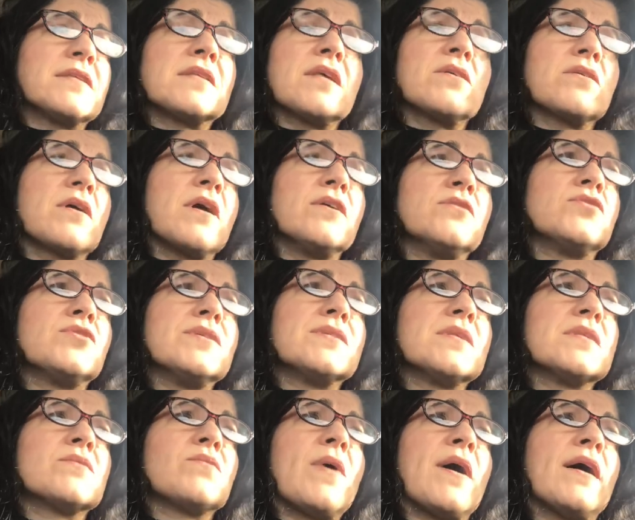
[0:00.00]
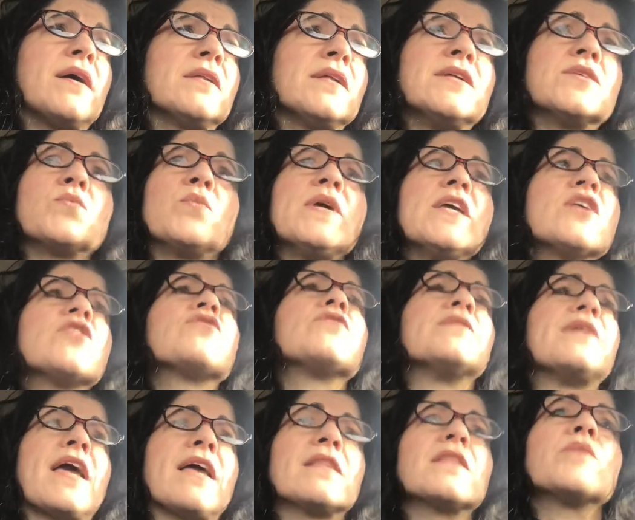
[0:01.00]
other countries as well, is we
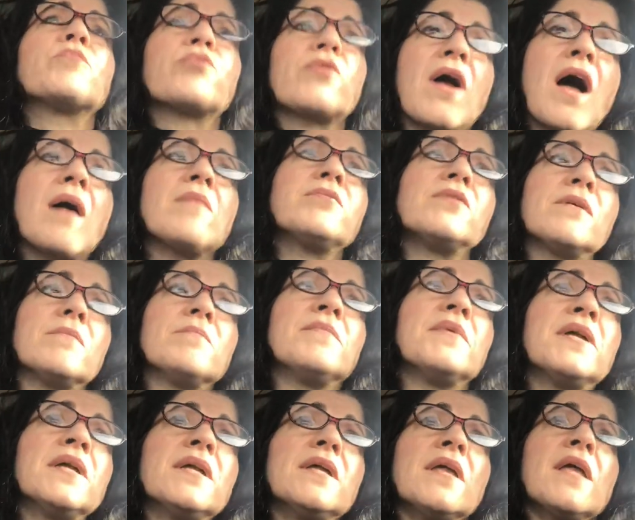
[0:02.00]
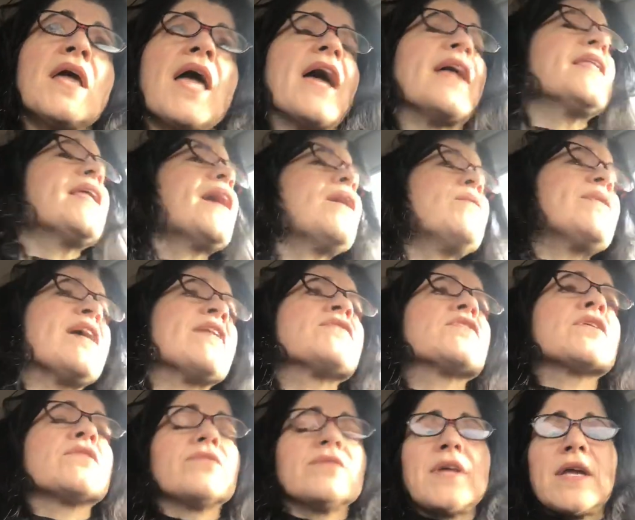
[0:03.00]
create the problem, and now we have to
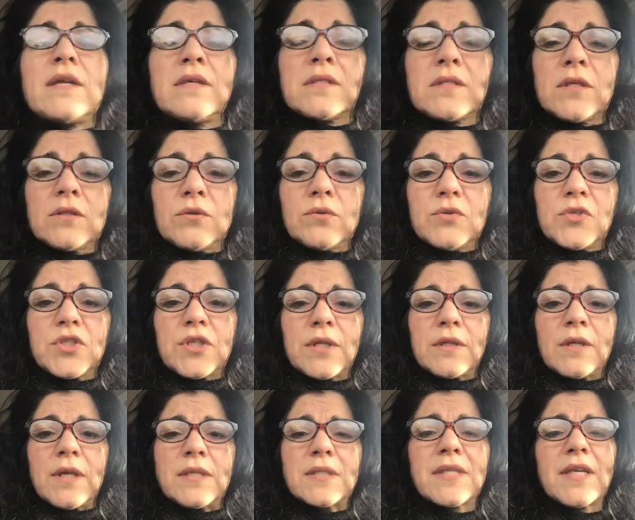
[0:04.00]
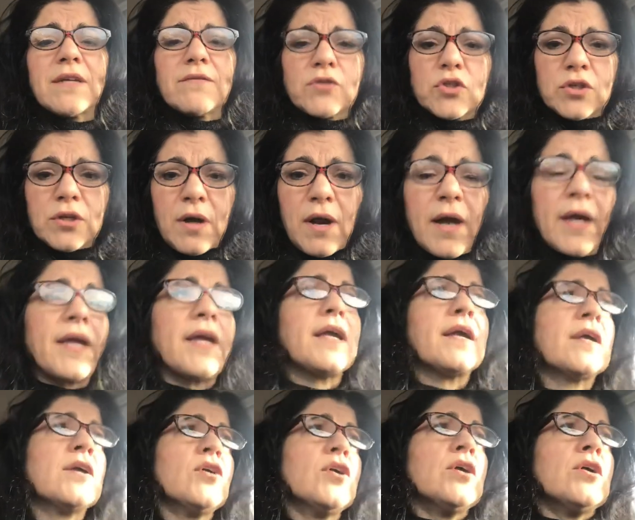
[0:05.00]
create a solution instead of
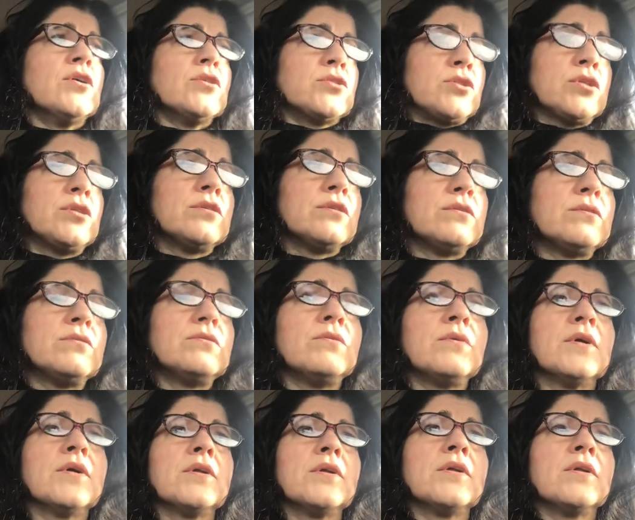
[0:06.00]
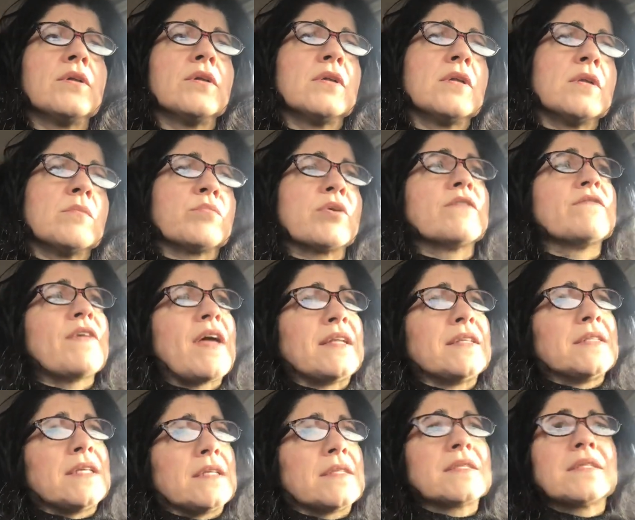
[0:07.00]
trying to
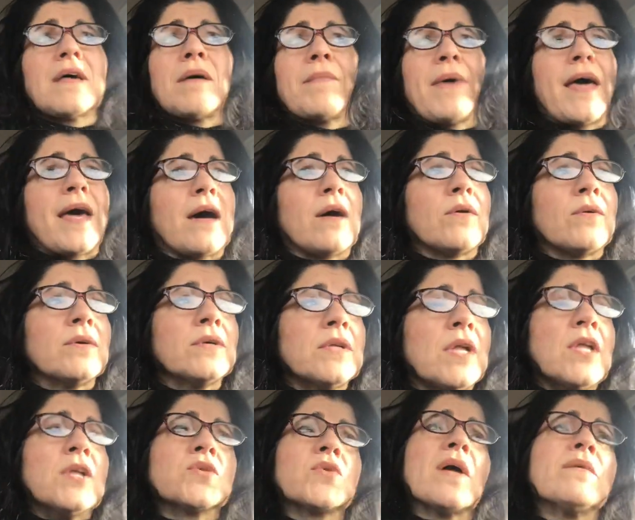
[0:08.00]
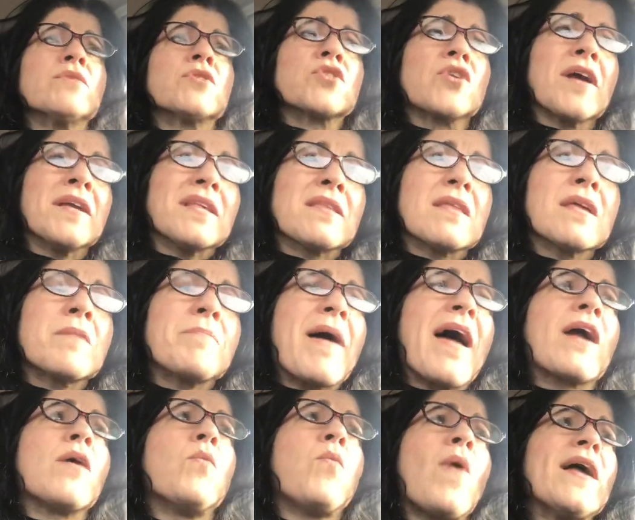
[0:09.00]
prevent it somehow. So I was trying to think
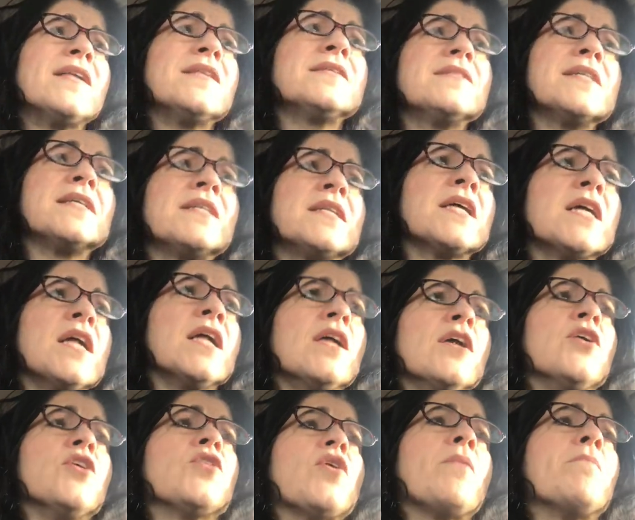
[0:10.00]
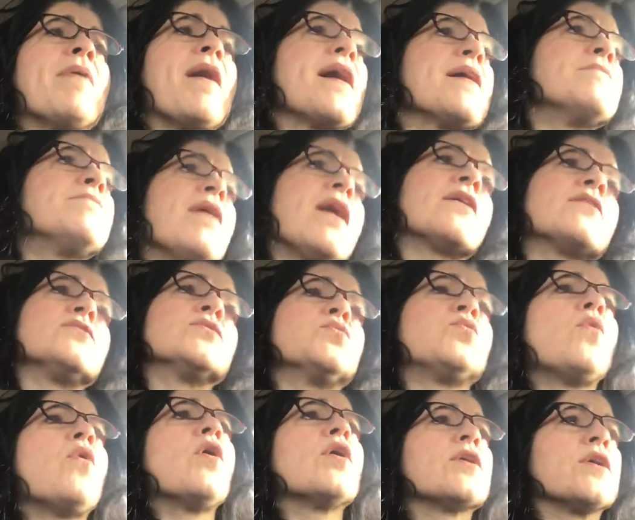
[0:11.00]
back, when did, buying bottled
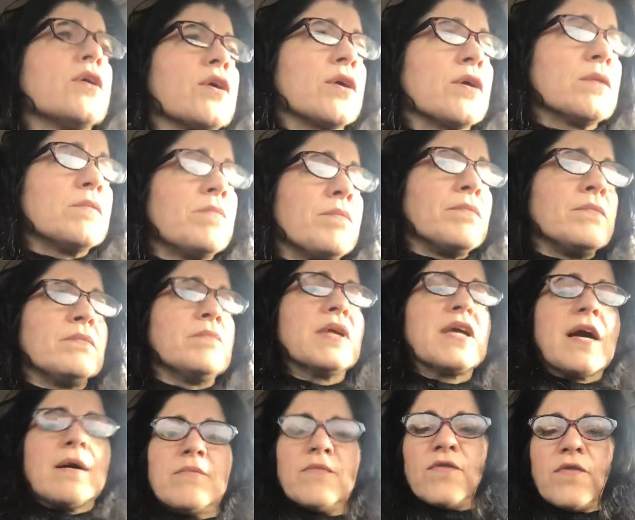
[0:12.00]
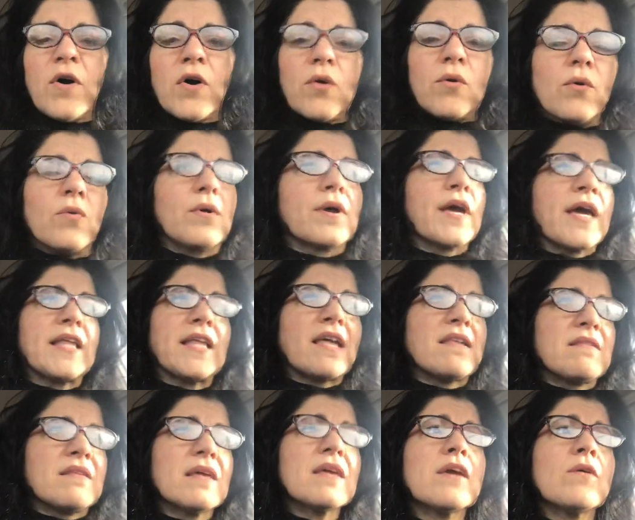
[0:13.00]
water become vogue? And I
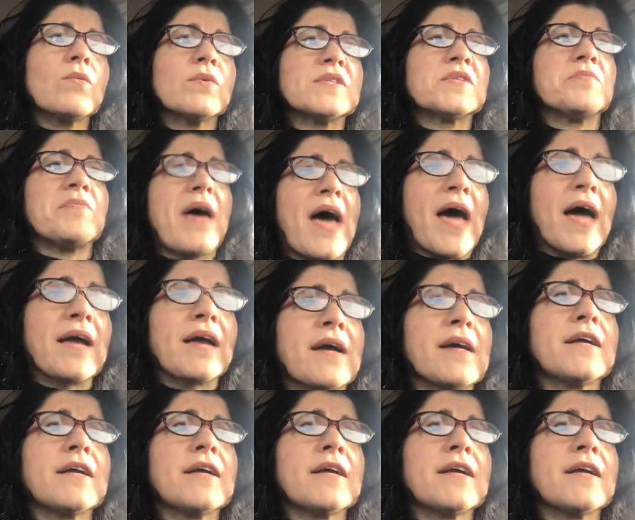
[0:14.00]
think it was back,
________________________
● **Task**
Output each entry shown above exactly as it stands, with all pictures removed.

● **Expected output**
[0:00.00]
[0:01.00]
other countries as well, is we
[0:02.00]
[0:03.00]
create the problem, and now we have to
[0:04.00]
[0:05.00]
create a solution instead of
[0:06.00]
[0:07.00]
trying to
[0:08.00]
[0:09.00]
prevent it somehow. So I was trying to think
[0:10.00]
[0:11.00]
back, when did, buying bottled
[0:12.00]
[0:13.00]
water become vogue? And I
[0:14.00]
think it was back,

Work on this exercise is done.